- **Task requirements**
Look below for the line containing "[0:00.00-0:01.00]" and the line containing "What the speaker", then set down both and every line between them exactly, without pictures.

- **Task data**
========

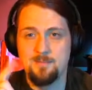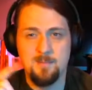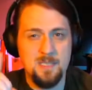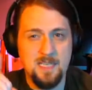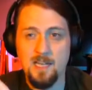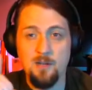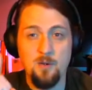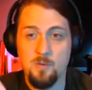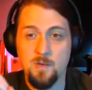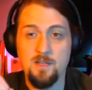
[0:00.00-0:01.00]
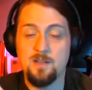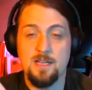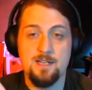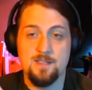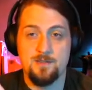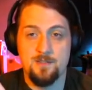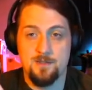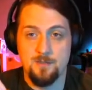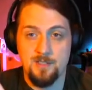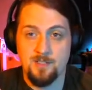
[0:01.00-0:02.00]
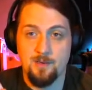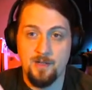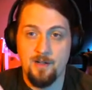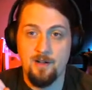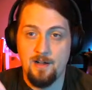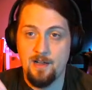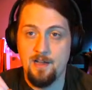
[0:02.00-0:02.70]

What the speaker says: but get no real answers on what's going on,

========

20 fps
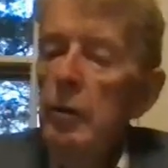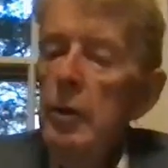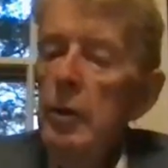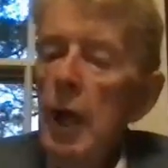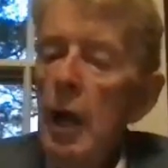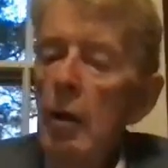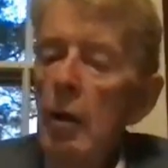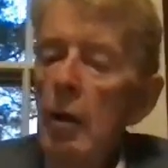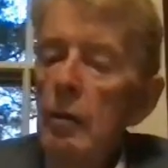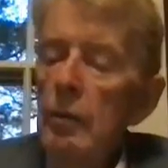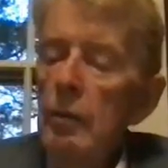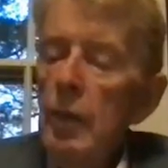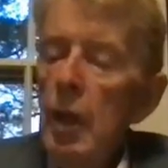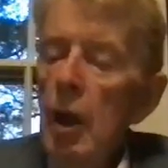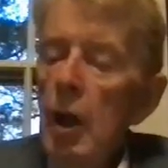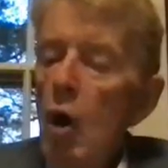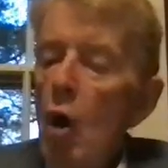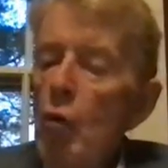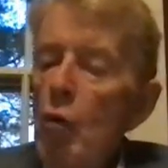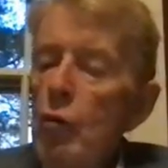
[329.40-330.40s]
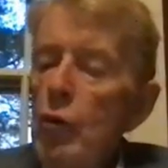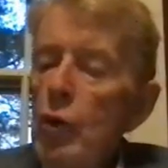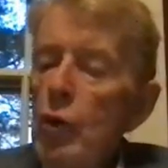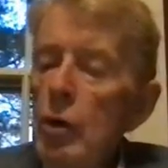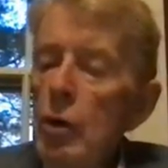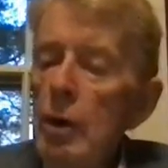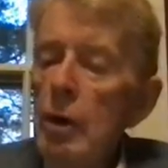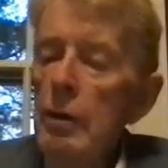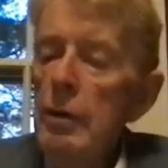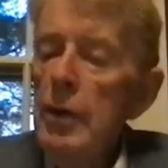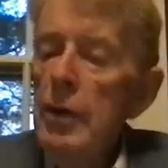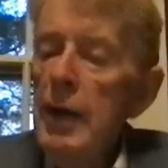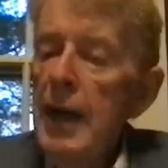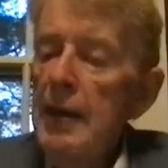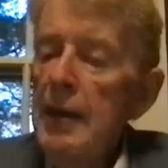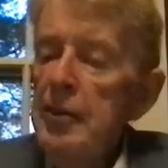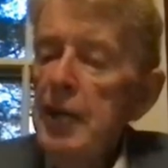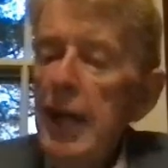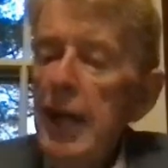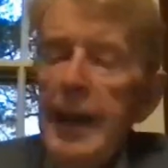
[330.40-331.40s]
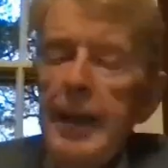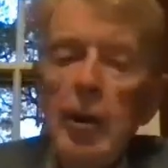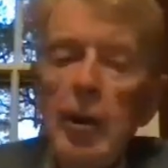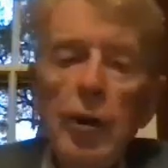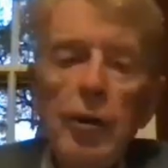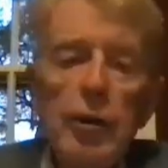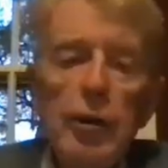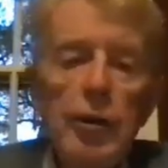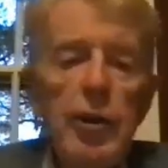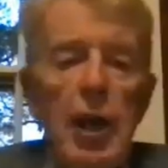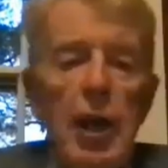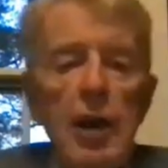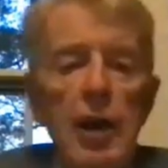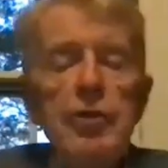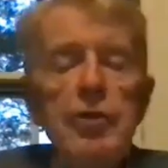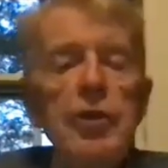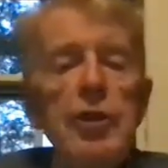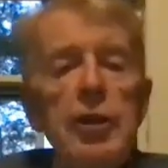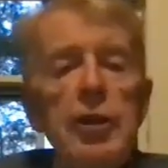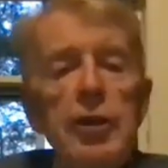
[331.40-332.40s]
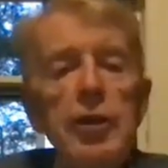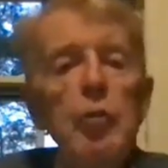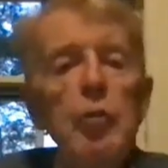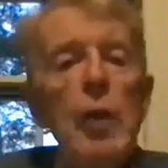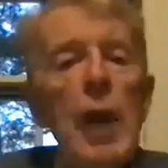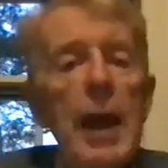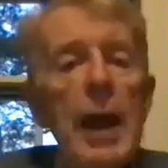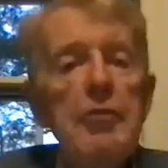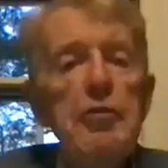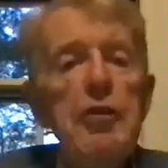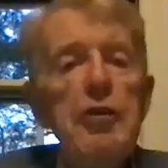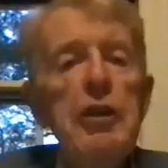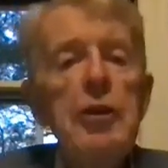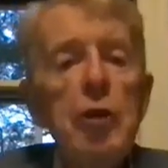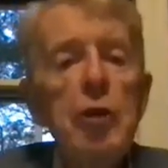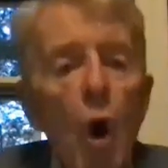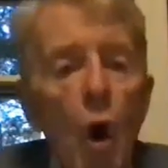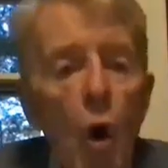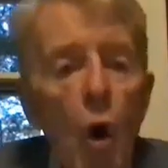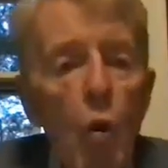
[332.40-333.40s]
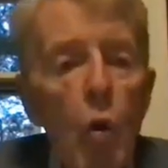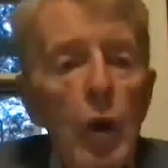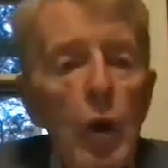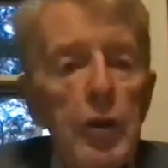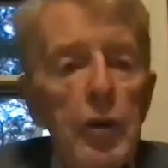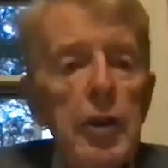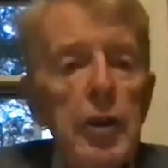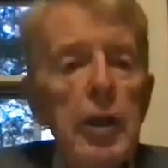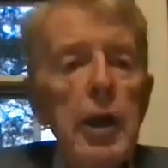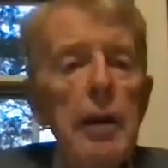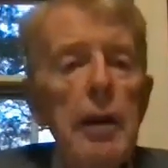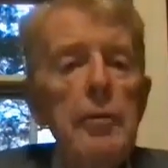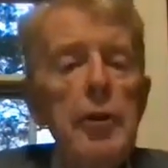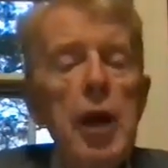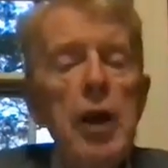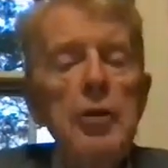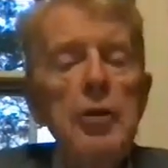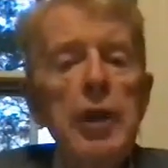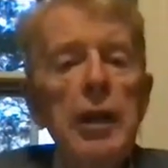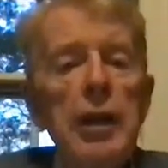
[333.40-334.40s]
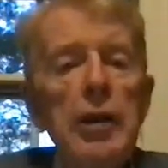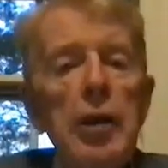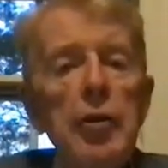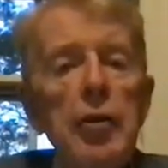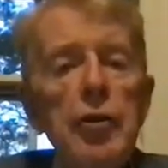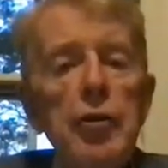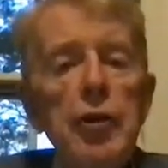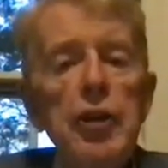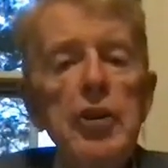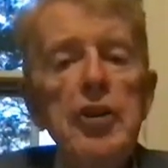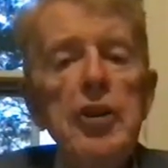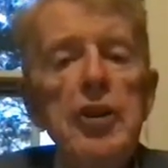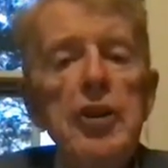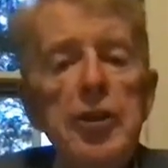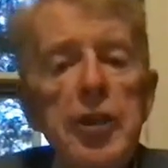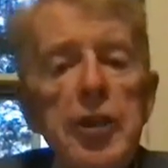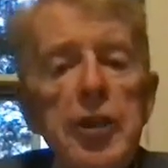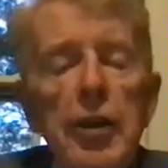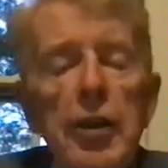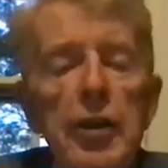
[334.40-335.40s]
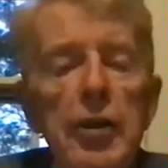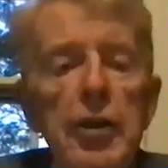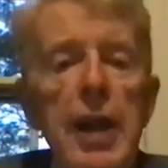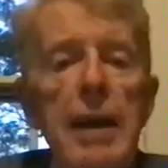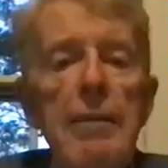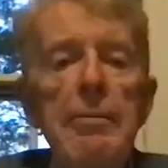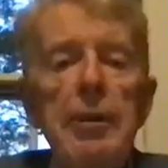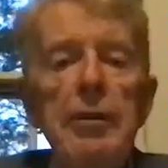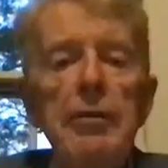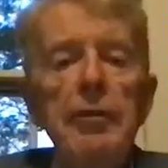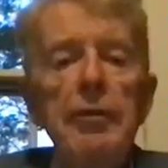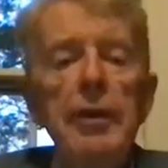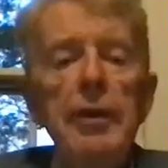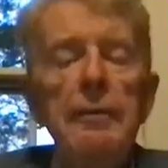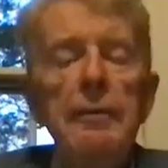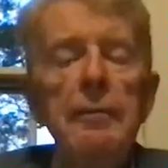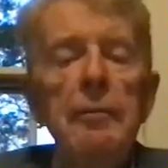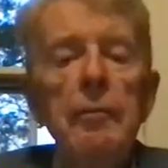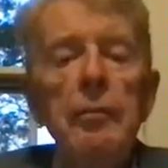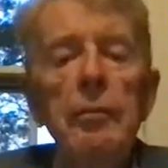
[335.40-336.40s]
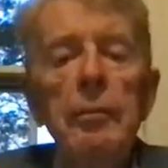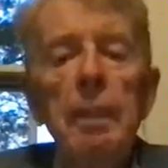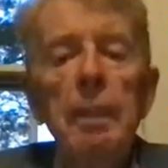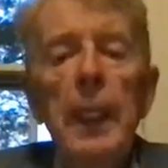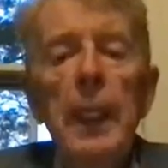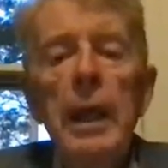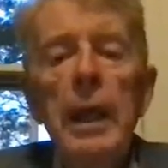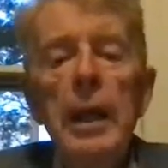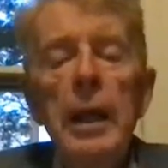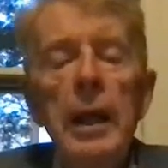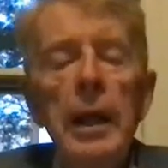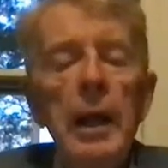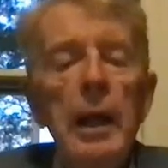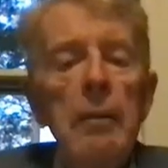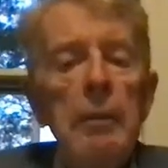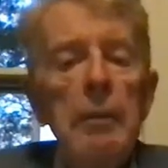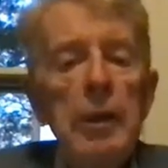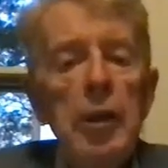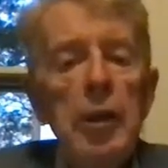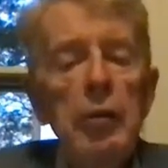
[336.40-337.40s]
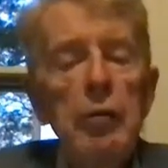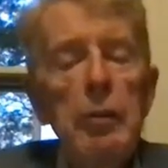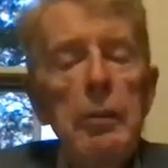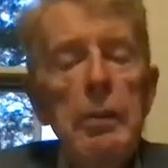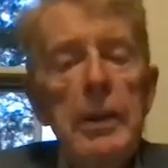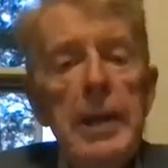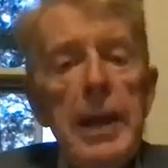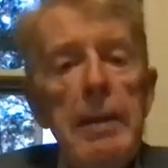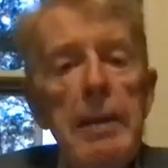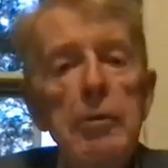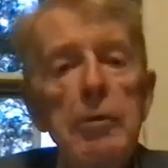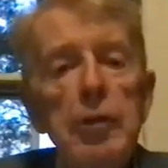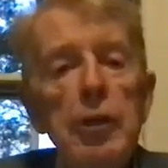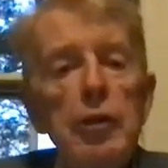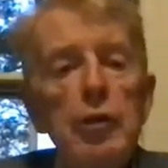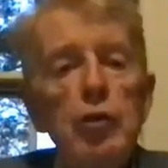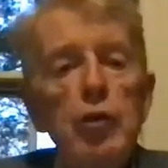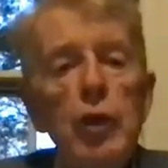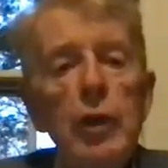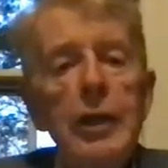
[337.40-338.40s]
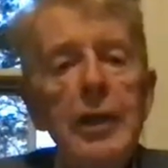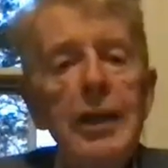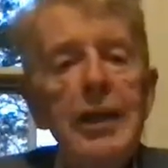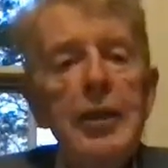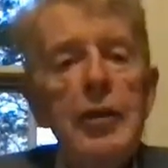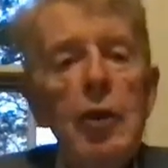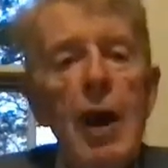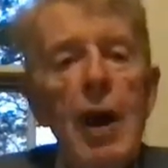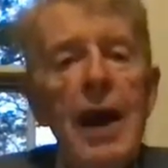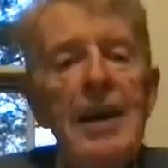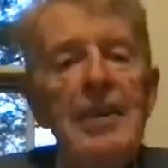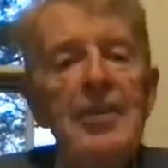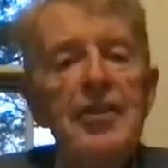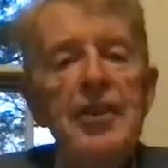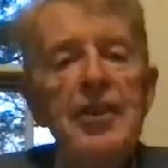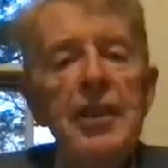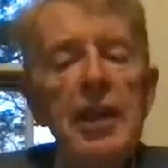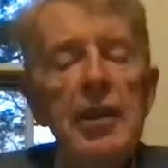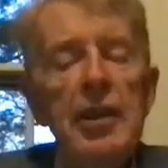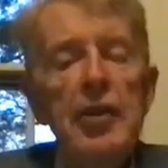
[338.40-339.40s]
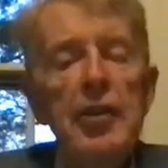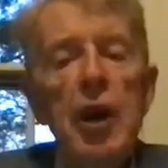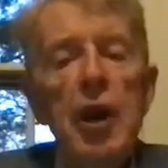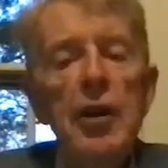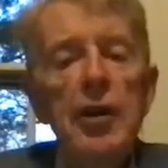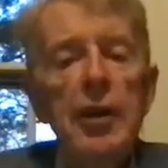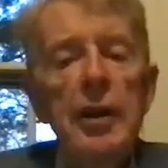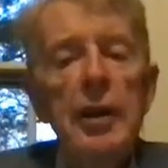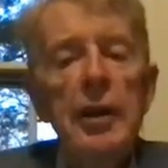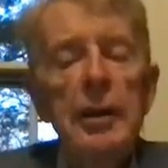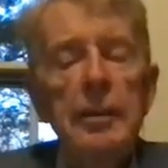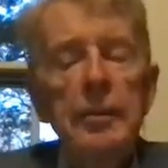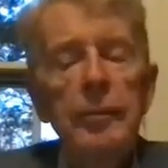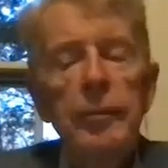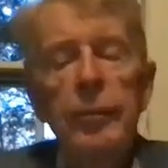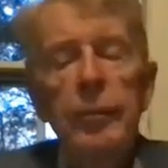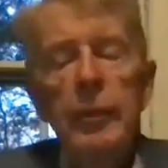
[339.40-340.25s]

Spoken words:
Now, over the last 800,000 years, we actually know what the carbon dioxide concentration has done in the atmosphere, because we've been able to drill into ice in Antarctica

========

- **Reply**
[0:00.00-0:01.00]
[0:01.00-0:02.00]
[0:02.00-0:02.70]

What the speaker says: but get no real answers on what's going on,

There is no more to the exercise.